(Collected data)
▬▬▬
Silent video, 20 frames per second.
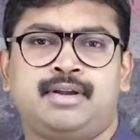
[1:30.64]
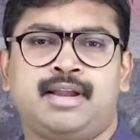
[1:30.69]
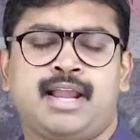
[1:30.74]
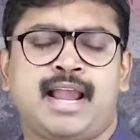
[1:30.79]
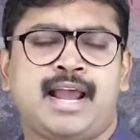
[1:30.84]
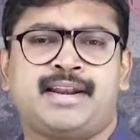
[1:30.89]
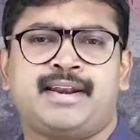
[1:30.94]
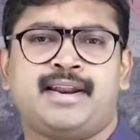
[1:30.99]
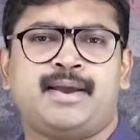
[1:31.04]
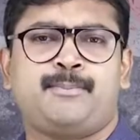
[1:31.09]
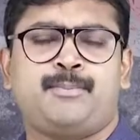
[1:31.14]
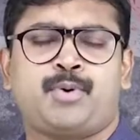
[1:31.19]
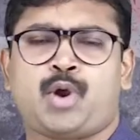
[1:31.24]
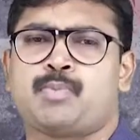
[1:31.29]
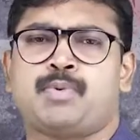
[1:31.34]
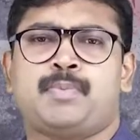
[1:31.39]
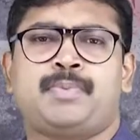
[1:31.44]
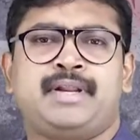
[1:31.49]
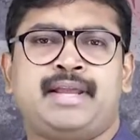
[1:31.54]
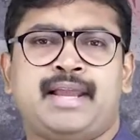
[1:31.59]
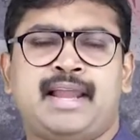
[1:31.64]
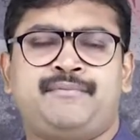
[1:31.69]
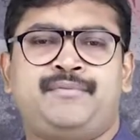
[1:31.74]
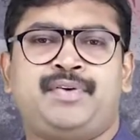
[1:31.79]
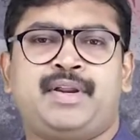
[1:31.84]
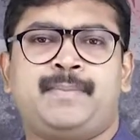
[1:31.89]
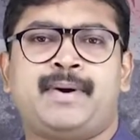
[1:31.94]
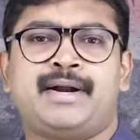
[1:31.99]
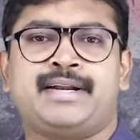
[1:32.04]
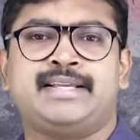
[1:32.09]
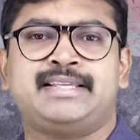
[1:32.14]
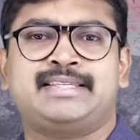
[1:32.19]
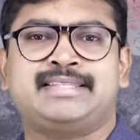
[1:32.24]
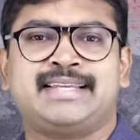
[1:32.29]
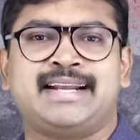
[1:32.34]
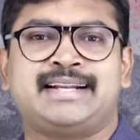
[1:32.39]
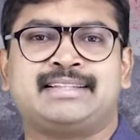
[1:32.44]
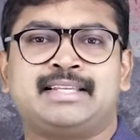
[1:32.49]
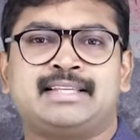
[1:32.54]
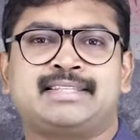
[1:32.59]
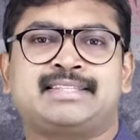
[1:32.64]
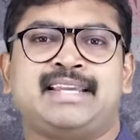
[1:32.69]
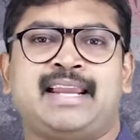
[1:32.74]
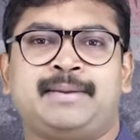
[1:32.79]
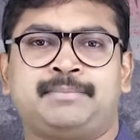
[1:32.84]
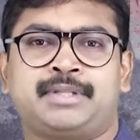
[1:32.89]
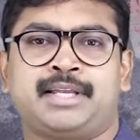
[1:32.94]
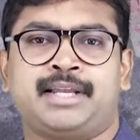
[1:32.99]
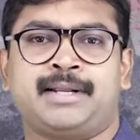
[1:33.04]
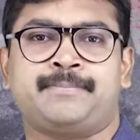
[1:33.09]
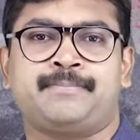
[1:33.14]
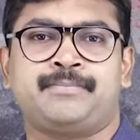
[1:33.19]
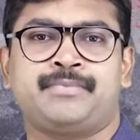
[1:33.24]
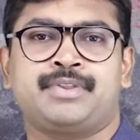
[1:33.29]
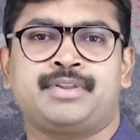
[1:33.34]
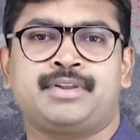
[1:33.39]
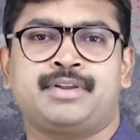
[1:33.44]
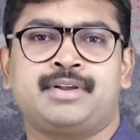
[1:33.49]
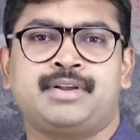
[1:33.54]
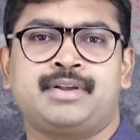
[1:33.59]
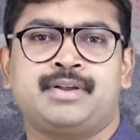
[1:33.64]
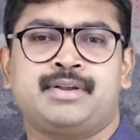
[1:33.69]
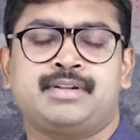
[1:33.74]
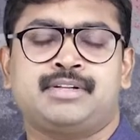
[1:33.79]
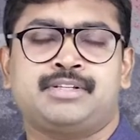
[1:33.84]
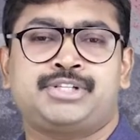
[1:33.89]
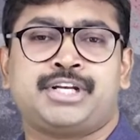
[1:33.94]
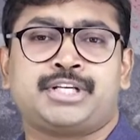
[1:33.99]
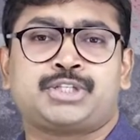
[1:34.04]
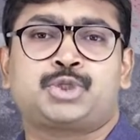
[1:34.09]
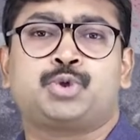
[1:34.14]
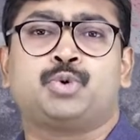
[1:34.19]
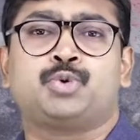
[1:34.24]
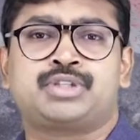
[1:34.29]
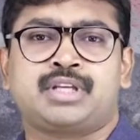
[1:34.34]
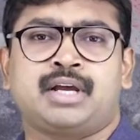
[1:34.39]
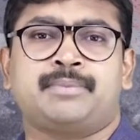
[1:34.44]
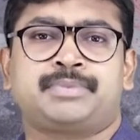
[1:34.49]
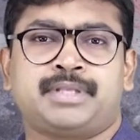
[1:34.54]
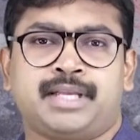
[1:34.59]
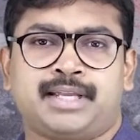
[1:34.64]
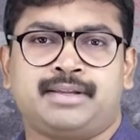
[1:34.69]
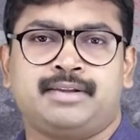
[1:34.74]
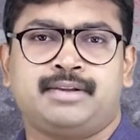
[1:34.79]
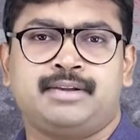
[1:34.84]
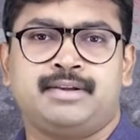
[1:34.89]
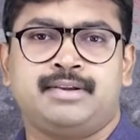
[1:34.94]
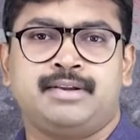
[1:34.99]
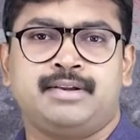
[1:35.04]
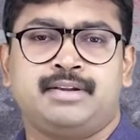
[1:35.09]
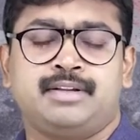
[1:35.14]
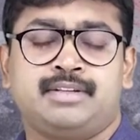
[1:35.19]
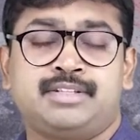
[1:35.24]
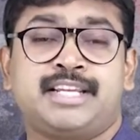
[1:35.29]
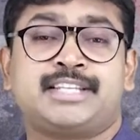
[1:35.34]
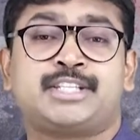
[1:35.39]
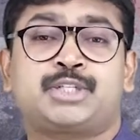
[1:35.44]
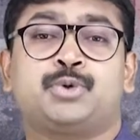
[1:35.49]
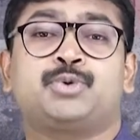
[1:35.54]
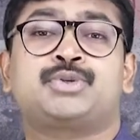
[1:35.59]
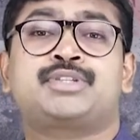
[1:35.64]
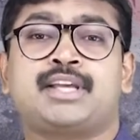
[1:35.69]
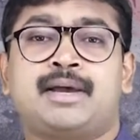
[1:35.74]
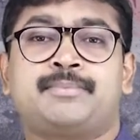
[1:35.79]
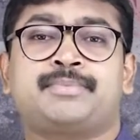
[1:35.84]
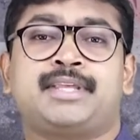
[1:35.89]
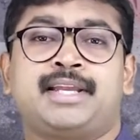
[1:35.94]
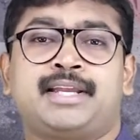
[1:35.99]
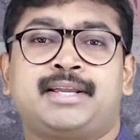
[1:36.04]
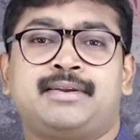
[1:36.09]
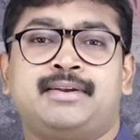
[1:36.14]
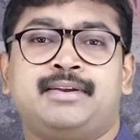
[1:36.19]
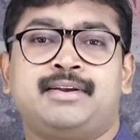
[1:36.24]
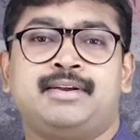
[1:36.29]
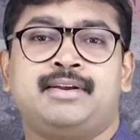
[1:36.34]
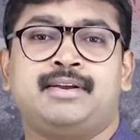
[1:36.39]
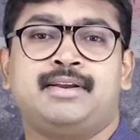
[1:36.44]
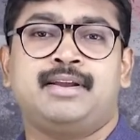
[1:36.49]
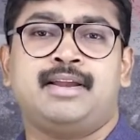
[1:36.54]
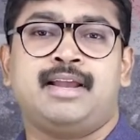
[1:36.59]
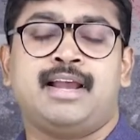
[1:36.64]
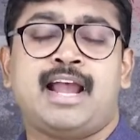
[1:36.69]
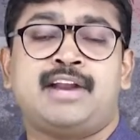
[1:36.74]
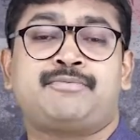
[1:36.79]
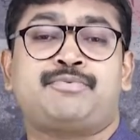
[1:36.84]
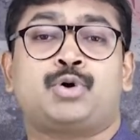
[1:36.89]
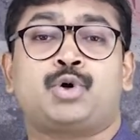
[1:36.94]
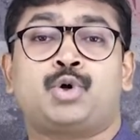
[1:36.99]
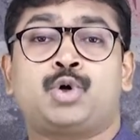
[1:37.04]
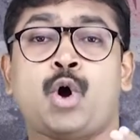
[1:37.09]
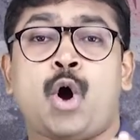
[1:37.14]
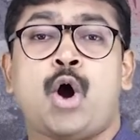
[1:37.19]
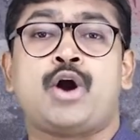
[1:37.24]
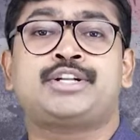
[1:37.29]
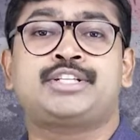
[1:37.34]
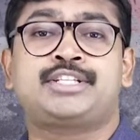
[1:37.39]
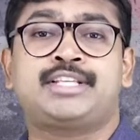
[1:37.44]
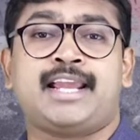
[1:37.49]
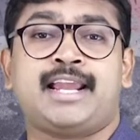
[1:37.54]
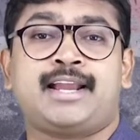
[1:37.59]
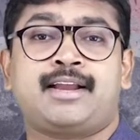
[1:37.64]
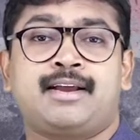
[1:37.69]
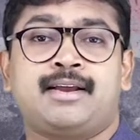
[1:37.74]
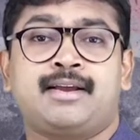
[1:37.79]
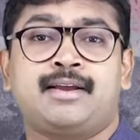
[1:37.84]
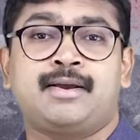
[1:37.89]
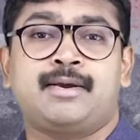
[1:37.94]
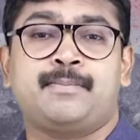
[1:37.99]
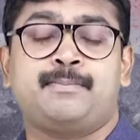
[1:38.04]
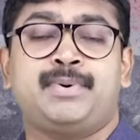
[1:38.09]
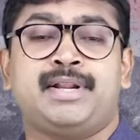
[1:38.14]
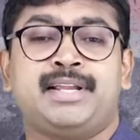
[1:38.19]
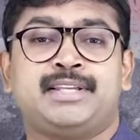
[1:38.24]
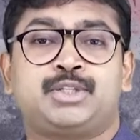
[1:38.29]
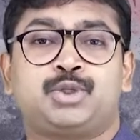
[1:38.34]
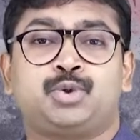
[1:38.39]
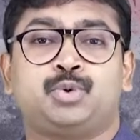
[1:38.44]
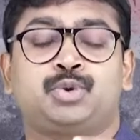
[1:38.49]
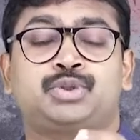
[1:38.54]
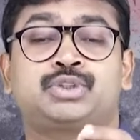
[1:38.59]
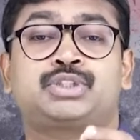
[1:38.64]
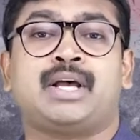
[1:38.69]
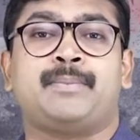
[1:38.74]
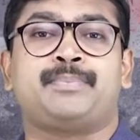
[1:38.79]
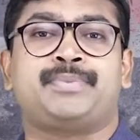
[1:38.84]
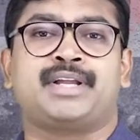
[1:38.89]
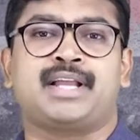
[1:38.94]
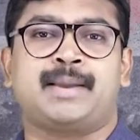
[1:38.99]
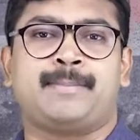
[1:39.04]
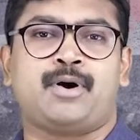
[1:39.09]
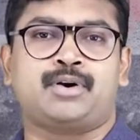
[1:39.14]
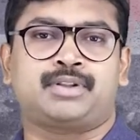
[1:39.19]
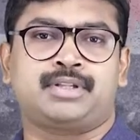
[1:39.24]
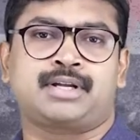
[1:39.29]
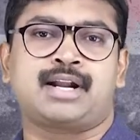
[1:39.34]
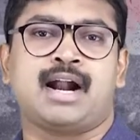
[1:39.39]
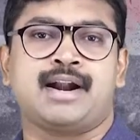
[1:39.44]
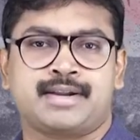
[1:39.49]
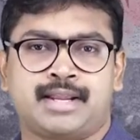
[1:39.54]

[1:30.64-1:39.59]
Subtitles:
And probably everybody said the same thing. Just do something. Just do something. And for God's sake, please do something about the gun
▬▬▬
* [Assignment]: Your answer should be a precise transcript of the entries, minus the pictures.

* [Result]:
Silent video, 20 frames per second.
[1:30.64]
[1:30.69]
[1:30.74]
[1:30.79]
[1:30.84]
[1:30.89]
[1:30.94]
[1:30.99]
[1:31.04]
[1:31.09]
[1:31.14]
[1:31.19]
[1:31.24]
[1:31.29]
[1:31.34]
[1:31.39]
[1:31.44]
[1:31.49]
[1:31.54]
[1:31.59]
[1:31.64]
[1:31.69]
[1:31.74]
[1:31.79]
[1:31.84]
[1:31.89]
[1:31.94]
[1:31.99]
[1:32.04]
[1:32.09]
[1:32.14]
[1:32.19]
[1:32.24]
[1:32.29]
[1:32.34]
[1:32.39]
[1:32.44]
[1:32.49]
[1:32.54]
[1:32.59]
[1:32.64]
[1:32.69]
[1:32.74]
[1:32.79]
[1:32.84]
[1:32.89]
[1:32.94]
[1:32.99]
[1:33.04]
[1:33.09]
[1:33.14]
[1:33.19]
[1:33.24]
[1:33.29]
[1:33.34]
[1:33.39]
[1:33.44]
[1:33.49]
[1:33.54]
[1:33.59]
[1:33.64]
[1:33.69]
[1:33.74]
[1:33.79]
[1:33.84]
[1:33.89]
[1:33.94]
[1:33.99]
[1:34.04]
[1:34.09]
[1:34.14]
[1:34.19]
[1:34.24]
[1:34.29]
[1:34.34]
[1:34.39]
[1:34.44]
[1:34.49]
[1:34.54]
[1:34.59]
[1:34.64]
[1:34.69]
[1:34.74]
[1:34.79]
[1:34.84]
[1:34.89]
[1:34.94]
[1:34.99]
[1:35.04]
[1:35.09]
[1:35.14]
[1:35.19]
[1:35.24]
[1:35.29]
[1:35.34]
[1:35.39]
[1:35.44]
[1:35.49]
[1:35.54]
[1:35.59]
[1:35.64]
[1:35.69]
[1:35.74]
[1:35.79]
[1:35.84]
[1:35.89]
[1:35.94]
[1:35.99]
[1:36.04]
[1:36.09]
[1:36.14]
[1:36.19]
[1:36.24]
[1:36.29]
[1:36.34]
[1:36.39]
[1:36.44]
[1:36.49]
[1:36.54]
[1:36.59]
[1:36.64]
[1:36.69]
[1:36.74]
[1:36.79]
[1:36.84]
[1:36.89]
[1:36.94]
[1:36.99]
[1:37.04]
[1:37.09]
[1:37.14]
[1:37.19]
[1:37.24]
[1:37.29]
[1:37.34]
[1:37.39]
[1:37.44]
[1:37.49]
[1:37.54]
[1:37.59]
[1:37.64]
[1:37.69]
[1:37.74]
[1:37.79]
[1:37.84]
[1:37.89]
[1:37.94]
[1:37.99]
[1:38.04]
[1:38.09]
[1:38.14]
[1:38.19]
[1:38.24]
[1:38.29]
[1:38.34]
[1:38.39]
[1:38.44]
[1:38.49]
[1:38.54]
[1:38.59]
[1:38.64]
[1:38.69]
[1:38.74]
[1:38.79]
[1:38.84]
[1:38.89]
[1:38.94]
[1:38.99]
[1:39.04]
[1:39.09]
[1:39.14]
[1:39.19]
[1:39.24]
[1:39.29]
[1:39.34]
[1:39.39]
[1:39.44]
[1:39.49]
[1:39.54]

[1:30.64-1:39.59]
Subtitles:
And probably everybody said the same thing. Just do something. Just do something. And for God's sake, please do something about the gun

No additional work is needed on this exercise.